In the years since, Whaley’s following has expanded to include thousands of congregants across three continents. In their eyes she’s a prophet. And to disobey her means eternal damnation.
The control Whaley exerts is absolute: she decides what her followers study, where they work, whom they can marry—even when they can have sex.
Based on hundreds of interviews, secretly recorded conversations, and thousands of pages of documents, Pulitzer Prize winner Mitch Weiss and Holbrook Mohr’s Broken Faith is a terrifying portrait of life inside the Word of Faith Fellowship, and the harrowing account of one family who escaped after two decades.

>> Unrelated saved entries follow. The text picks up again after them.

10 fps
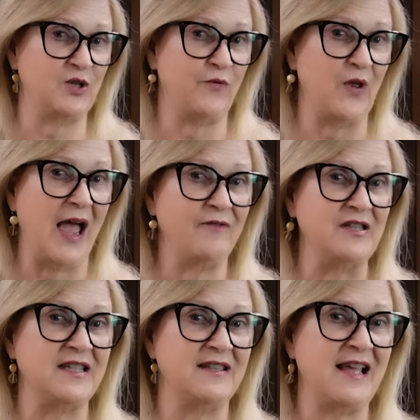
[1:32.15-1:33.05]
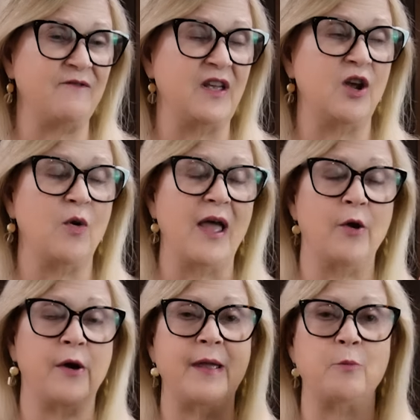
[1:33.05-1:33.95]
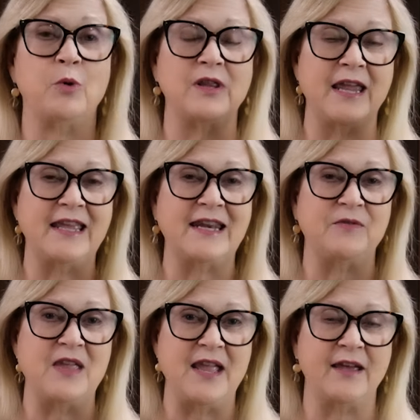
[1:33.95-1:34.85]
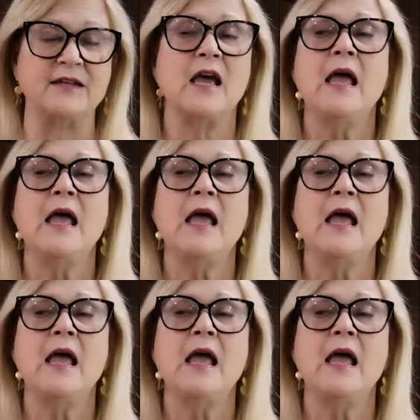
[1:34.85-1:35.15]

So if you haven't seen that video, Harry will link it at the end.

Journalists Weiss and Mohr provide a fast-paced, harrowing expos of the Word of Faith Fellowship, an evangelical Christian ministry. Weiss and Mohr explore the appeal of the North Carolina church and its charismatic leader Jane Whaley by following the experiences of Rick and Suzanne Cooper, who joined the church with their six children in 1993. The Coopers grew increasingly devoted, even as Whaley exerted ever more control over the family, including forcing their children to live away from the family in Word of Faith housing and dictating when the couple could have more children. Whaley preaches a strict vision of spiritual warfare in which she singles out individuals at each service for "blasting": long session of being violently berated and sometimes hit by other congregants in order to force the demons out, particularly accusing members of not sufficiently suppressing sexual desires. Defectors, including Suzanne's sister, face orchestrated efforts to lure them back and discredit them. In 2014, after over two decades as congregants of Word of Faith, the Coopers left the church. The ballooning number of characters and some unresolved trajectories can make the narrative feel jumbled, but the stories of prolonged abuse and powerful control tactics are transfixing. This is catnip for readers who enjoy investigative reporting on shadowy organizations.